Dropping every picture, set down exactly the lines in the entries below, starting with the line with "[00:00:02.52]" and going on through the line with "[00:00:03.16]".
***** MATERIAL SUPPLIED
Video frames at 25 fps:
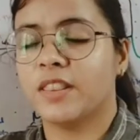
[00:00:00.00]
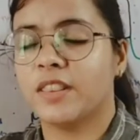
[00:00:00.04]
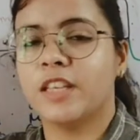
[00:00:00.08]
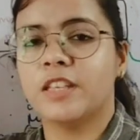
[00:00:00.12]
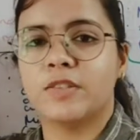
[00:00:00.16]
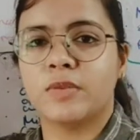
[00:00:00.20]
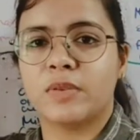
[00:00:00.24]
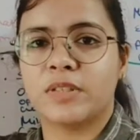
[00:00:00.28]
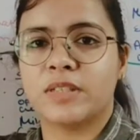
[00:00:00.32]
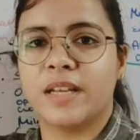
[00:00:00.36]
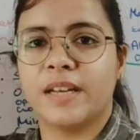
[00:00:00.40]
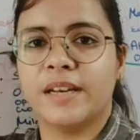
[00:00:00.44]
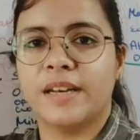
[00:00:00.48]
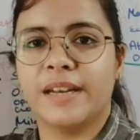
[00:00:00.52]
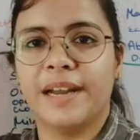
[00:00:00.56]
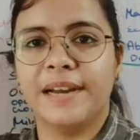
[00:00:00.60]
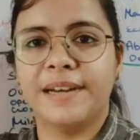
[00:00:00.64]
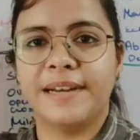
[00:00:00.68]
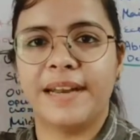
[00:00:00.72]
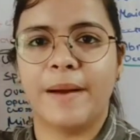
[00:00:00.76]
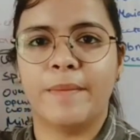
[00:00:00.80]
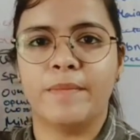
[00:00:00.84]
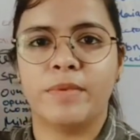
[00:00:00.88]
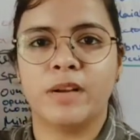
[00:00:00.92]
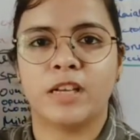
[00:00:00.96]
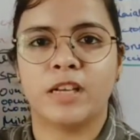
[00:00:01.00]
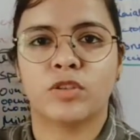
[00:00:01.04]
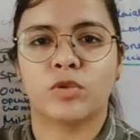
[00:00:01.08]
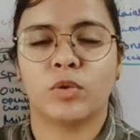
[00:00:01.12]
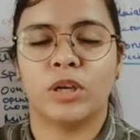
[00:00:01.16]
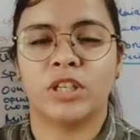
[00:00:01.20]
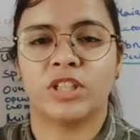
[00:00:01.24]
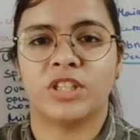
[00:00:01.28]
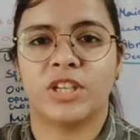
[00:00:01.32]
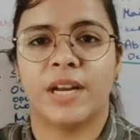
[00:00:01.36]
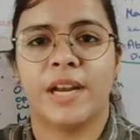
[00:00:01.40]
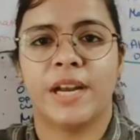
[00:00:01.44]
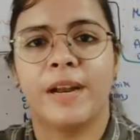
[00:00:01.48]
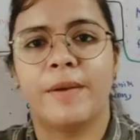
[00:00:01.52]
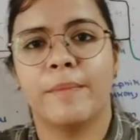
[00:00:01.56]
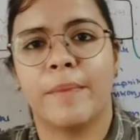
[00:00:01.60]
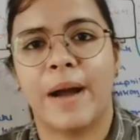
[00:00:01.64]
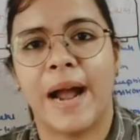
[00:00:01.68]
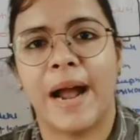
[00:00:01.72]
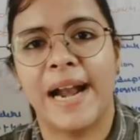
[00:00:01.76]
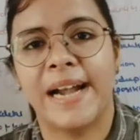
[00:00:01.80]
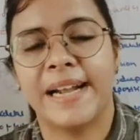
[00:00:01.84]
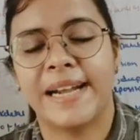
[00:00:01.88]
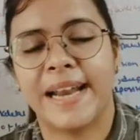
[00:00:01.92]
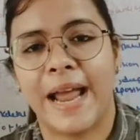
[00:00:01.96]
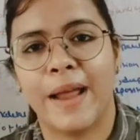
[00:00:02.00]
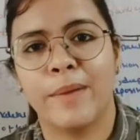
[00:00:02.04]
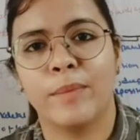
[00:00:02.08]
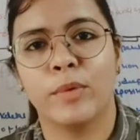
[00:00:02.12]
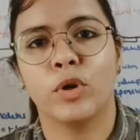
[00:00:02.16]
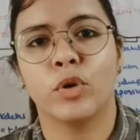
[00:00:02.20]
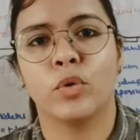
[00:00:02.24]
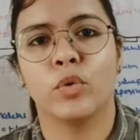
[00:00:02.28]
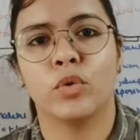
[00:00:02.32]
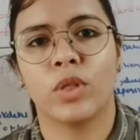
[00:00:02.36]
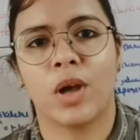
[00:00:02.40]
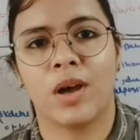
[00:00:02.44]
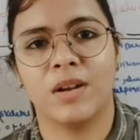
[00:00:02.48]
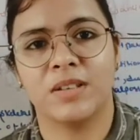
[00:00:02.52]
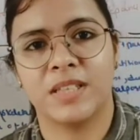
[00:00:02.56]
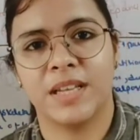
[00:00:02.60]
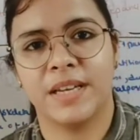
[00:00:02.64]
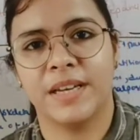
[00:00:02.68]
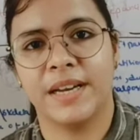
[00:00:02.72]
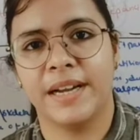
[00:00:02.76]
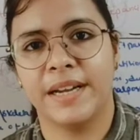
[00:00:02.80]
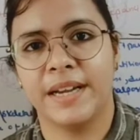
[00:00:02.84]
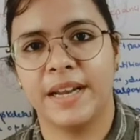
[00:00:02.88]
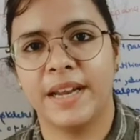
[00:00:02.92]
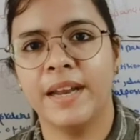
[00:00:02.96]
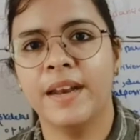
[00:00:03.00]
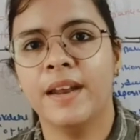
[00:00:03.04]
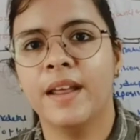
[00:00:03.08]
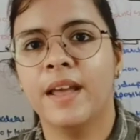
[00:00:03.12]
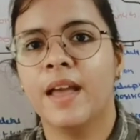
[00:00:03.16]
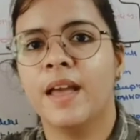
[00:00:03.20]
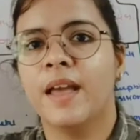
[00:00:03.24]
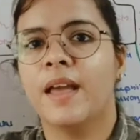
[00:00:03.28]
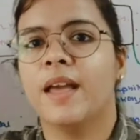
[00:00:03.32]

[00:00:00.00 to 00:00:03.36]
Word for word: This was the NEET M D S question in my time in two thousand eighteen.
**********
TASK RESPONSE:
[00:00:02.52]
[00:00:02.56]
[00:00:02.60]
[00:00:02.64]
[00:00:02.68]
[00:00:02.72]
[00:00:02.76]
[00:00:02.80]
[00:00:02.84]
[00:00:02.88]
[00:00:02.92]
[00:00:02.96]
[00:00:03.00]
[00:00:03.04]
[00:00:03.08]
[00:00:03.12]
[00:00:03.16]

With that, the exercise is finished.